START Data for processing

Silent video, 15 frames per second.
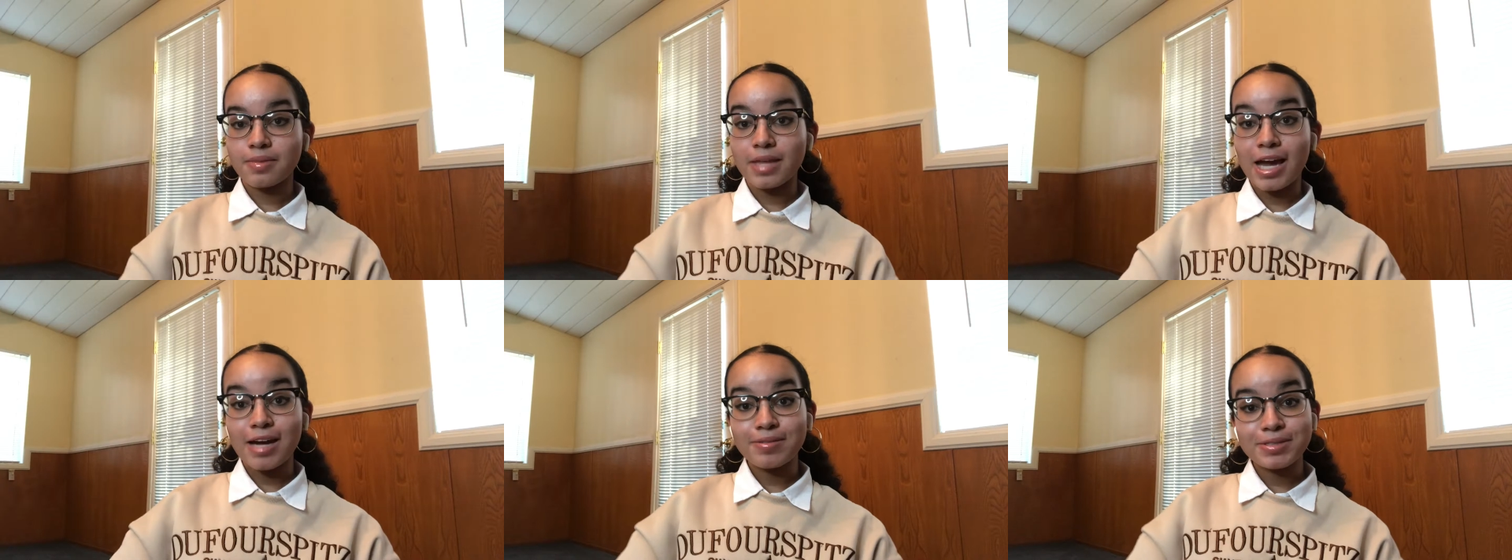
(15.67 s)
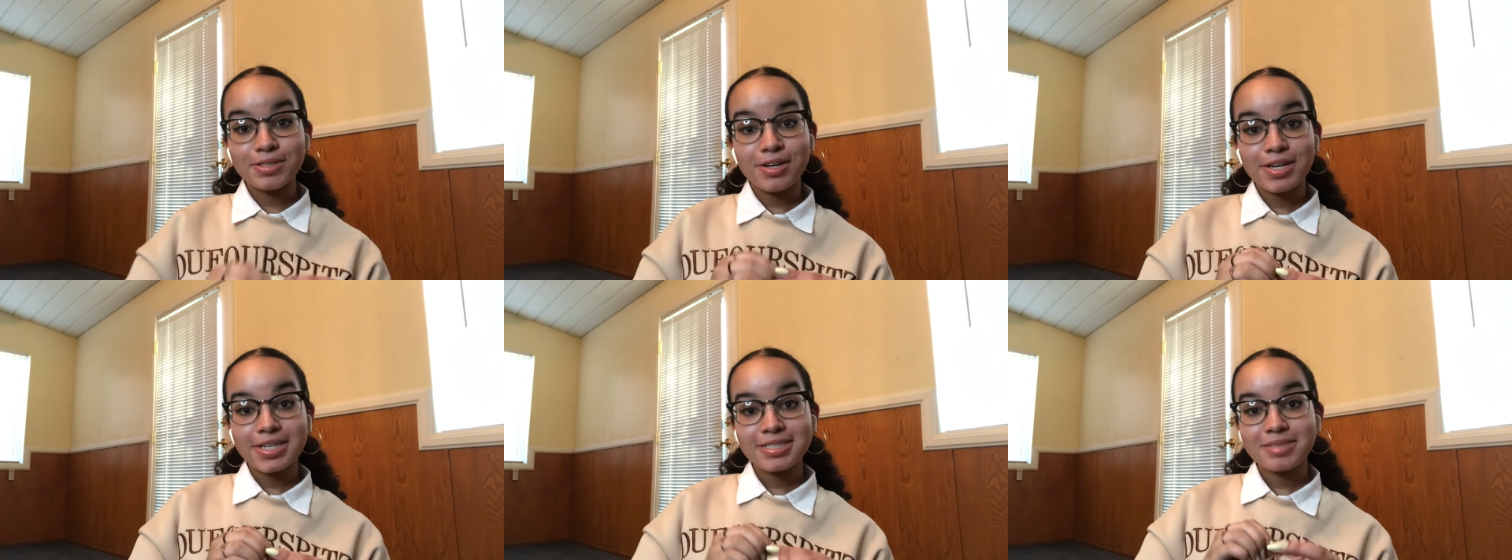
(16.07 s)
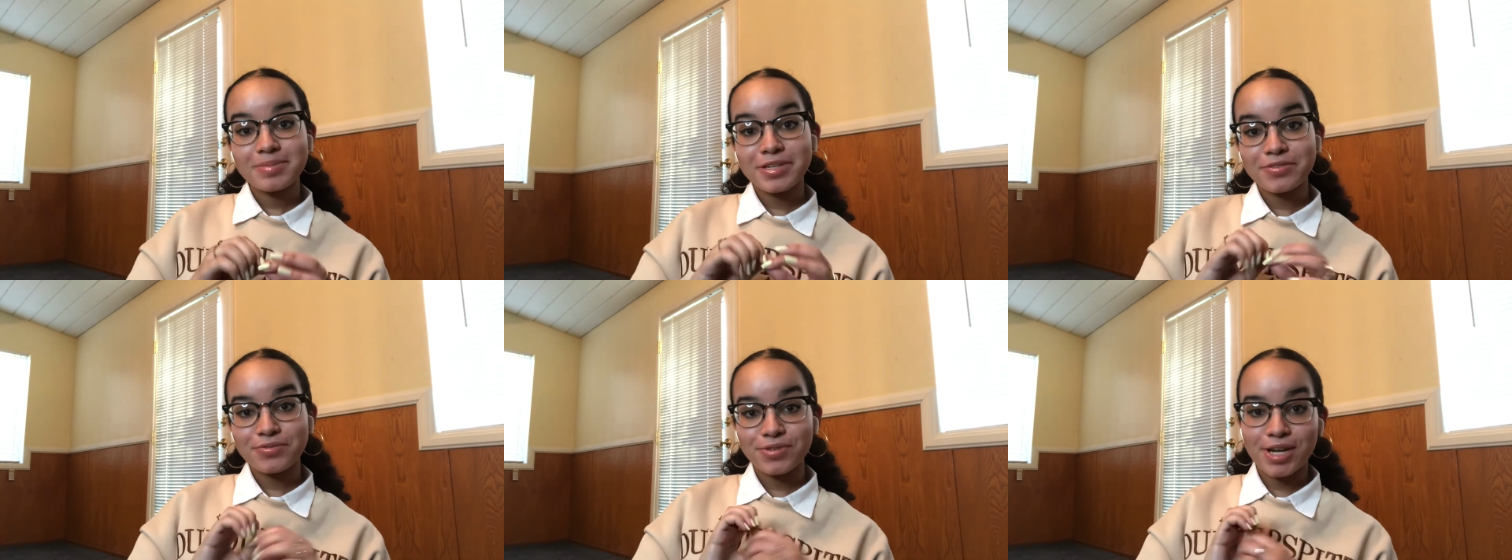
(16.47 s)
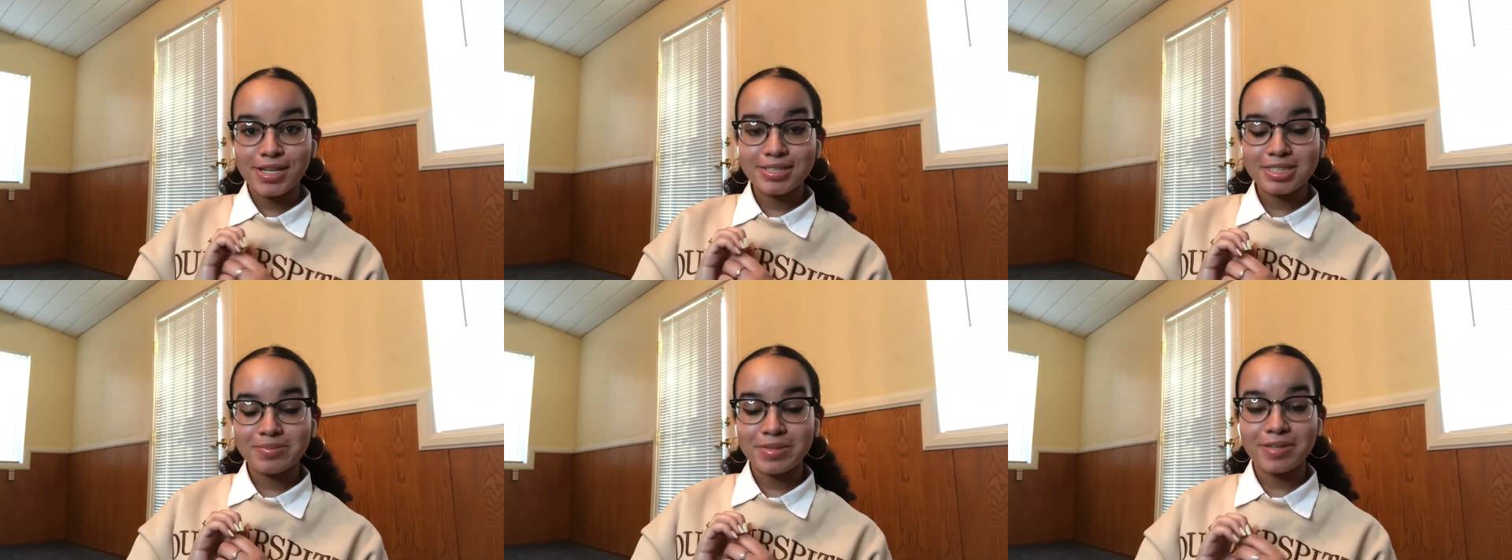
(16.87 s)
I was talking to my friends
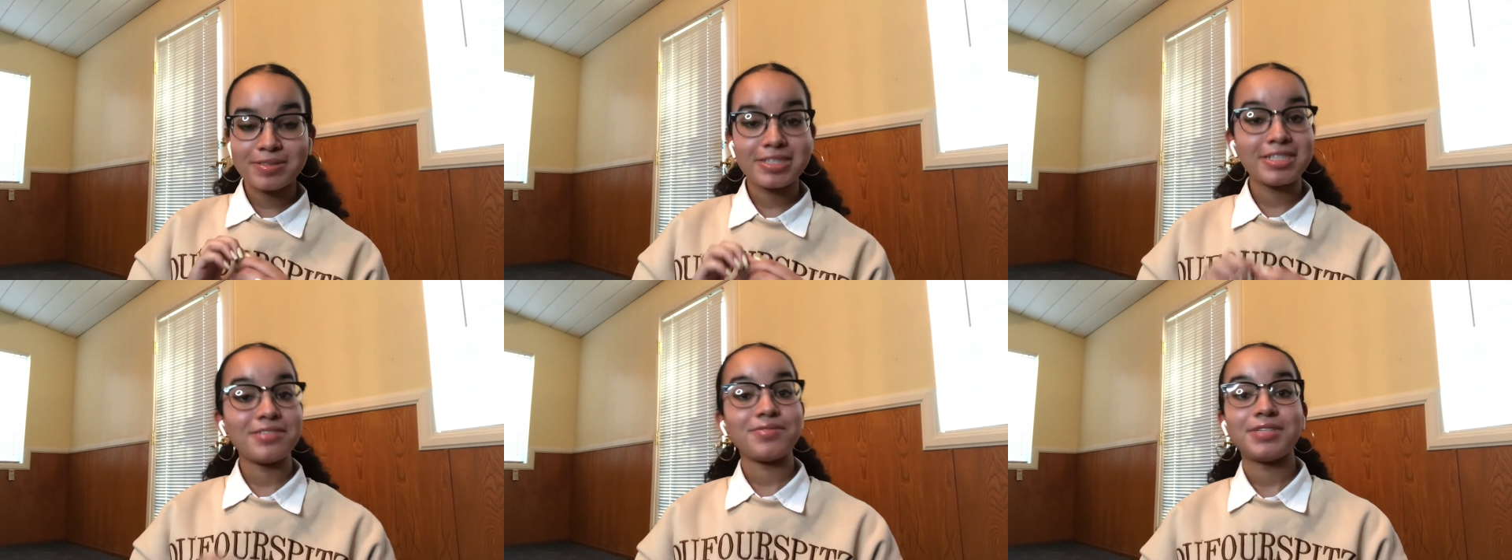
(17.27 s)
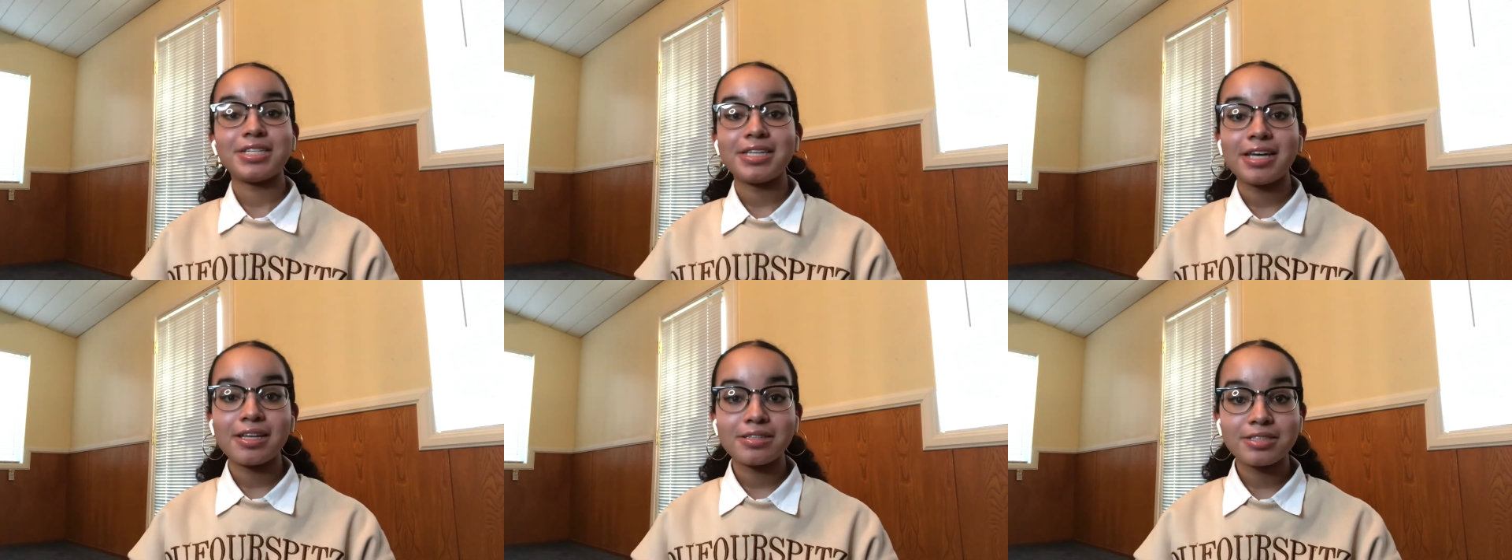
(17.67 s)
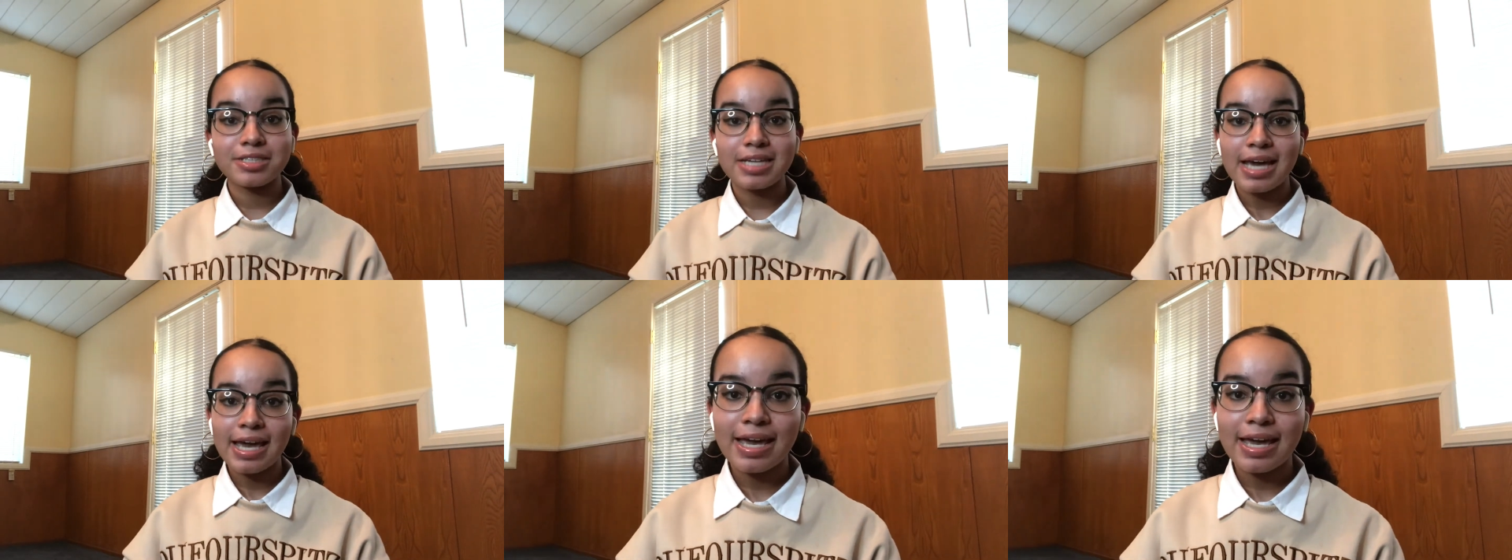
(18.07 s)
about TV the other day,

END Data for processing

*What to do*. Each line above should be set down exactly as written, with pictures excluded.

*Answer below*.
Silent video, 15 frames per second.
(15.67 s)
(16.07 s)
(16.47 s)
(16.87 s)
I was talking to my friends
(17.27 s)
(17.67 s)
(18.07 s)
about TV the other day,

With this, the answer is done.